Hi, I am trying to comprehend the min, max, height and width properties. Understanding of width and height is to set the obvious width and height of an element. Max-width, more flexible with browser and resizes content as browser window gets smaller as I've seen in examples. I'm guessing max-height does the same thing. What does min-height and min-width do? and what would be some practical/logical examples sernarios using all of these properties. I obviously know how and when to use the normal width and height. I would like to understand these properties a little more: max-width, max-height, min-width and min-height.
Actually, I think I understand the use of min width and height now. It is used to set the smallest size in the case of a percentage or something to stop the box from becoming so small that it vanishes.
Hello Web_Dev_Chris. I forget when and where the last time I use min-/max- for height. I think I would never use them, unless layout gets very complex. Probably. In my opinion the most useful is the min-width. It prevents any devices to shrink page-width any narrower and ruin your layout. I usually set this to 320px on most pages. Second to that is max-width, I would usually use it to limit page-content not to get as wide as available screen width and gets ugly.
Apart from setting min-width as px-width, good advice. Avoid using px as measurement on almost anything in a CSS file. Using px fucks up a lot of responsiveness, and usually just leads to trouble. Use % or em instead.

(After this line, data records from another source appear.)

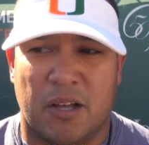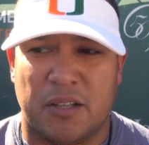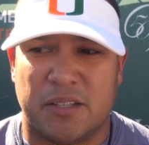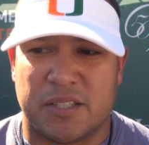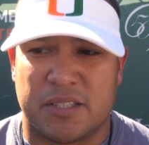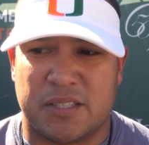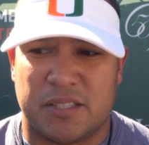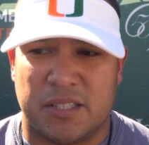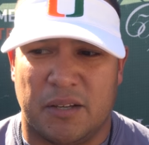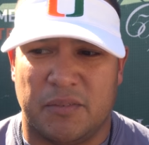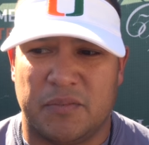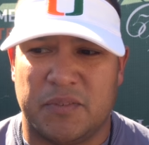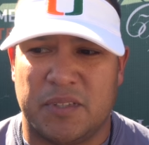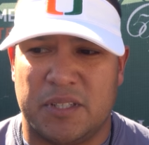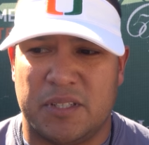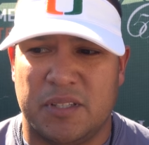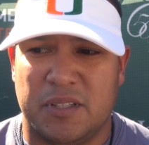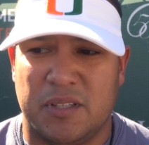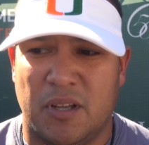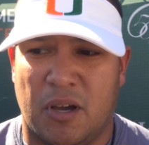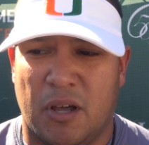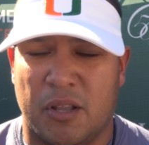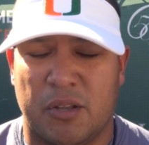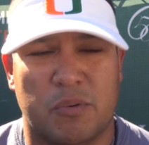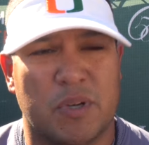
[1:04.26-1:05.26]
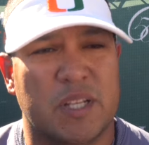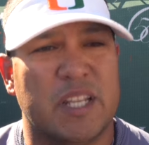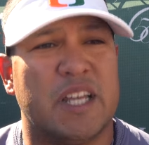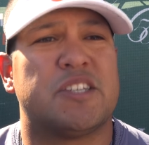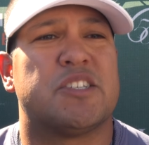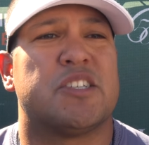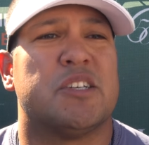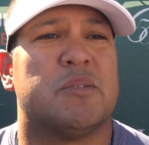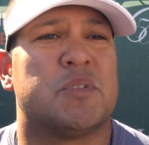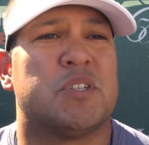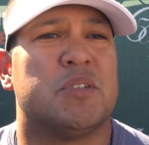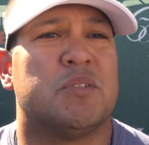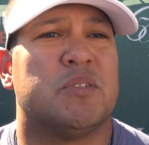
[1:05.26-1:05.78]
all the stuff that, all the
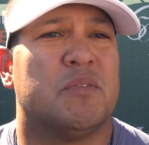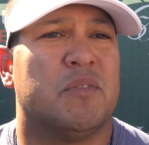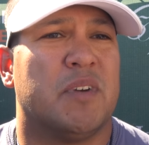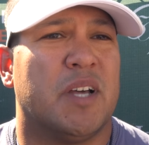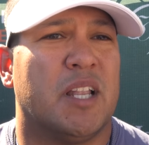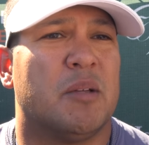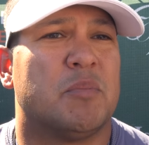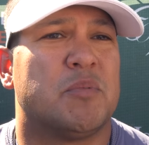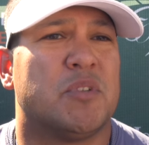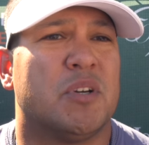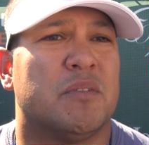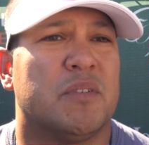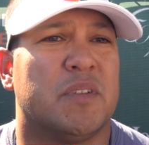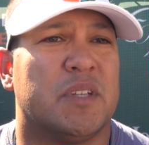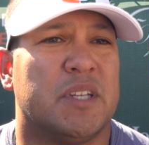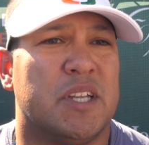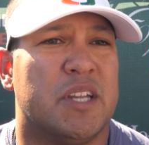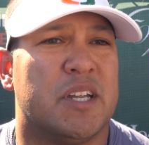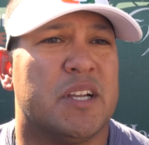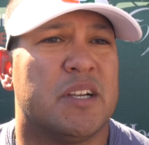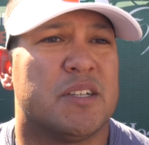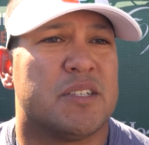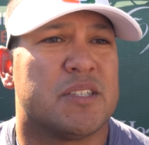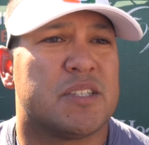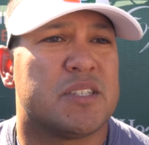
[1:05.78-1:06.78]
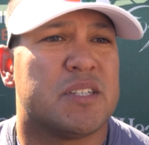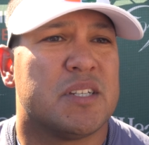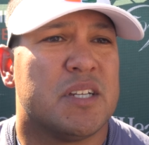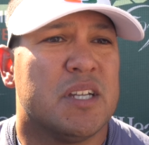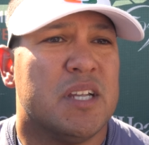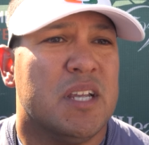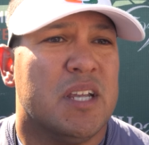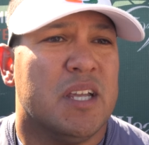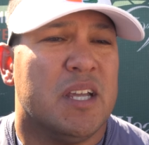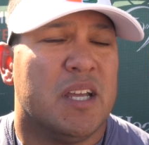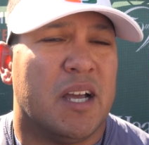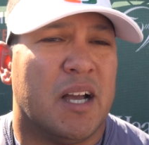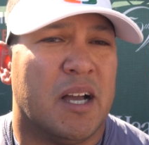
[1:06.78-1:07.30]
relationships you've developed over the years.
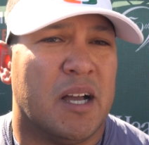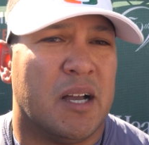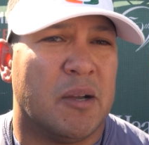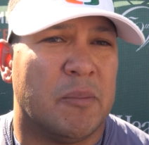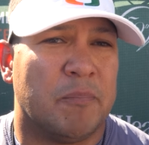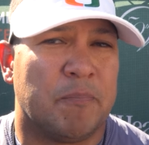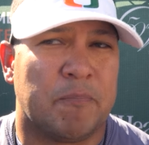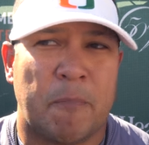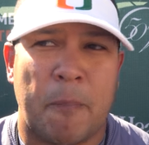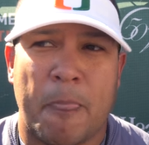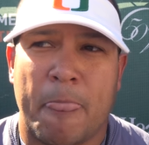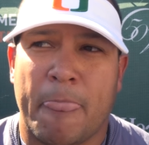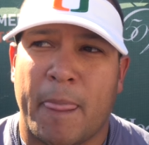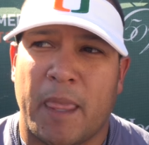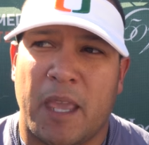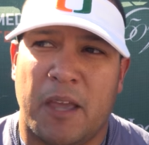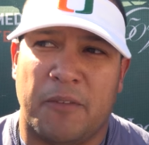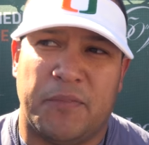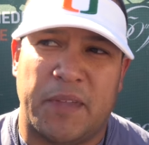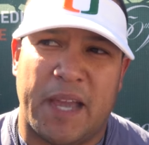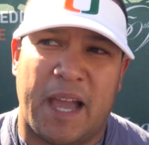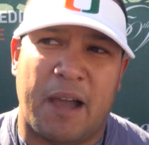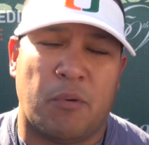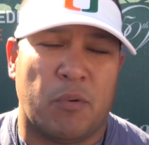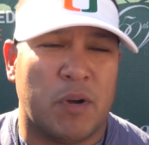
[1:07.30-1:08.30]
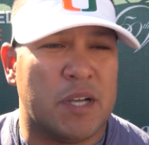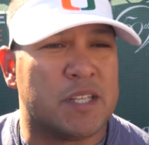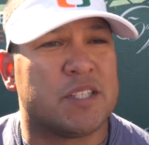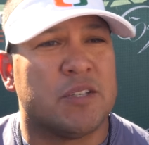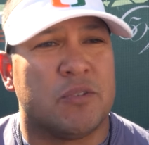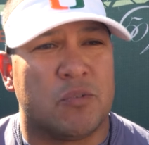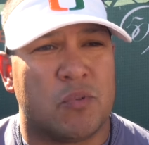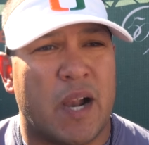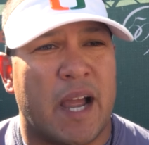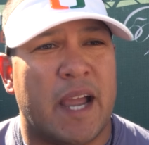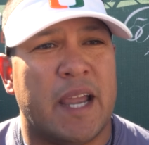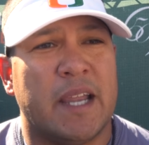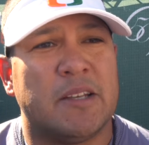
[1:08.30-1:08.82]
If that
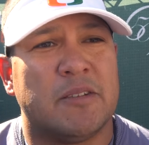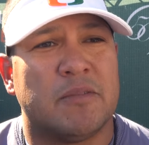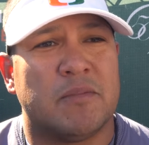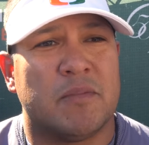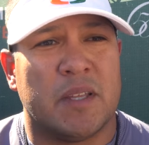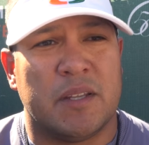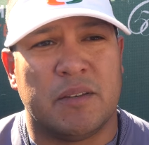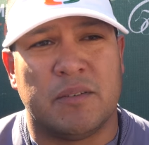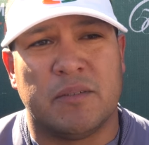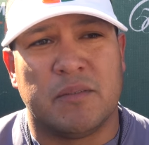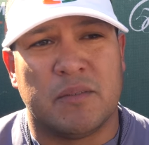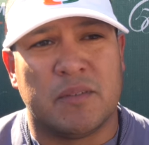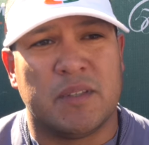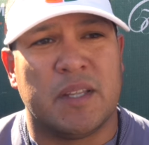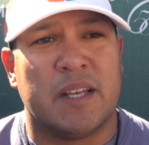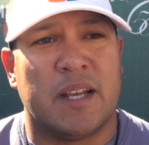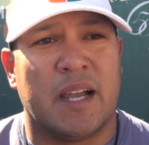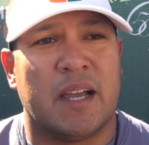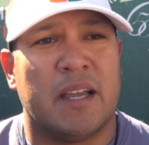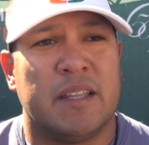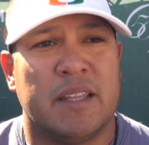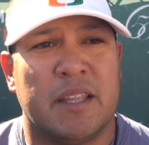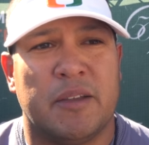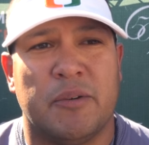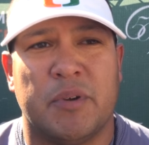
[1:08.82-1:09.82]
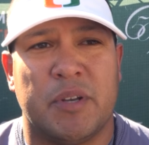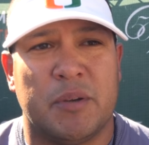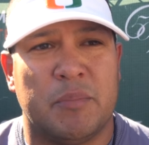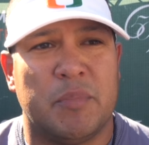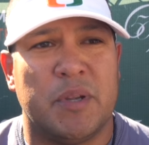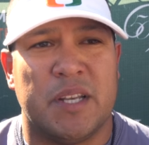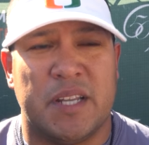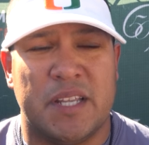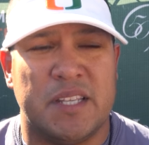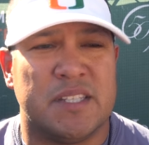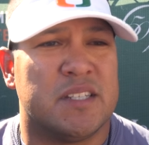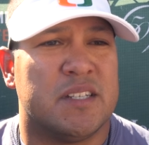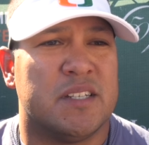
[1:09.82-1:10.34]
wasn't right, then it would have
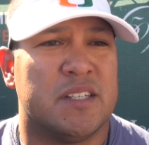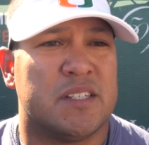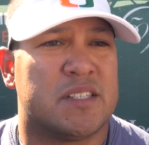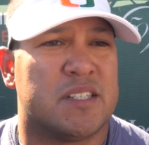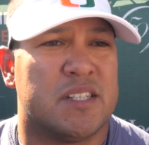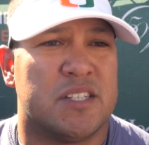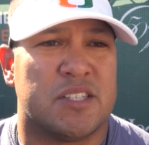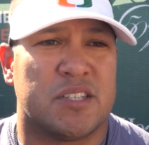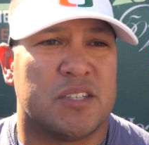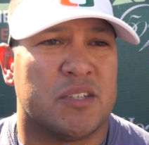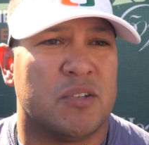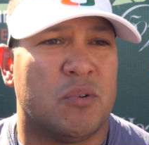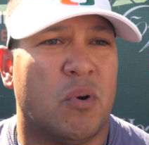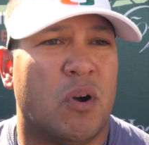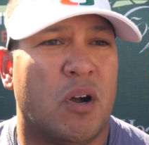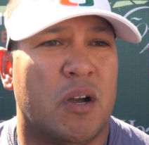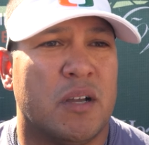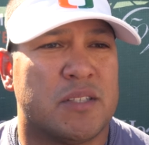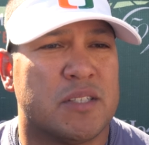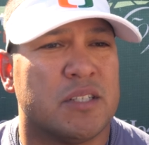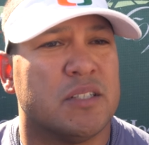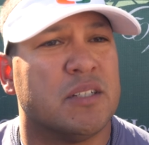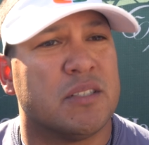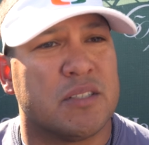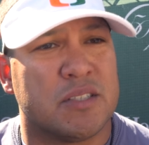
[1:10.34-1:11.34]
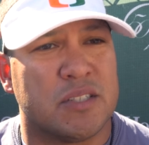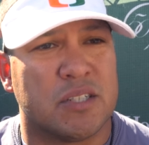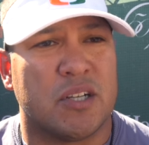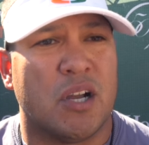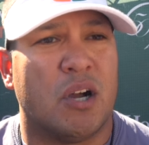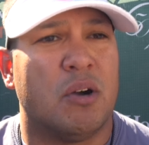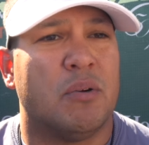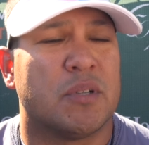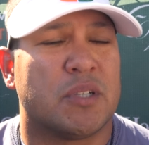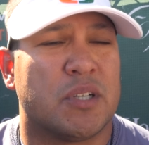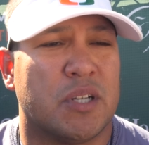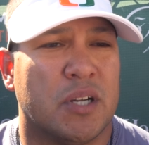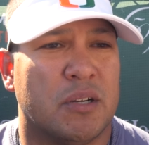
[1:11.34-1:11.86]
been an easy decision to
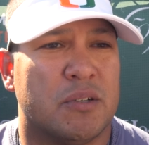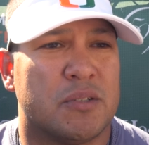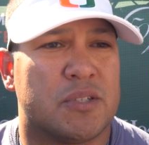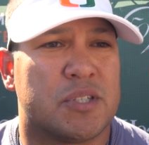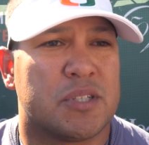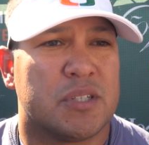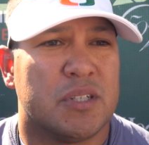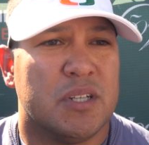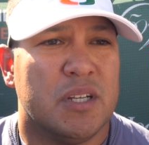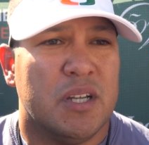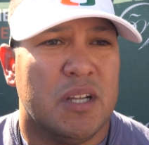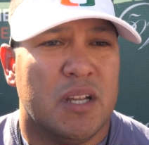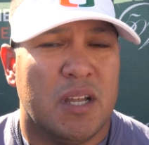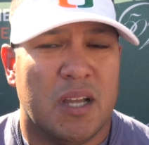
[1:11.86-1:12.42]
go with Coach.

I'd say my most common use for max-width is something like this: .width-wrapper { padding: 0 1.25em; margin: 0 auto; box-sizing: border-box; max-width: 70em; } Code (markup): It's really good if you want to mix px/em/rem/whatever with percentages. "Make this element 80% of the screen width but stop once it hits 800px's" or whatever. I'm having a hard time thinking of times I user min- . Once in a while I'll have to do something funking like min-height: 100vh
As I start with pre CSS3 capable desktop browsers as my starting point, recognizing that they are incapable of performing media queries and as such the only logical starting point (no matter how many ignorant fools say "mobile first" or dick around making multiple version of the same content), min-width is one of the first things I add -- to BODY. This is because without media queries, I don't want the layout to break in legacy UA's like blazer, IE8, IE7, etc. I set a desktop min-width on body (usually 40 to 44em at 85% font-size) to prevent the fluid layout from breaking, just as I set a max-width on any width wrapping element(s) to prevent long lines from being hard to read. I then when media queries are working drop the min-width on body to 192px, which is the smallest mobile browsing width we're likely to give a **** about. I also go the extra mile of using the "*html" hack to shove a fixed width at IE6- since it's like 40 characters max... min-height has it's uses, though much like declaring height you have to be careful with it. The only "real' use for it is 100% min-height layouts, and with FF being a retard about EM's forcing you to use px measurement footers with non-dynamic height on said method, I've said to hell with IE9/earlier even having min-height work, and instead use flex-box for modern browsers and let the page end where it ends on legacy -- again since I could give a flying purple fish if goofy things like the footer pushed to the bottom of the window when the content is short, border-radius, shadows and gradients actually show up on older browsers so long as the content is still usable and accessible. They don't get a few fancy bells and whistles, don't bend over backwards for it. One big thing to remember is that a % height or min-height will NOT work and be ignored if the parent element does not have an express height declared on it... so if you want to use min-height:100% on a child of body, you'd need to set height:100% on both body and html. In all browsers height:100% defaults to behaving like min-height on body thanks to the default overflow state.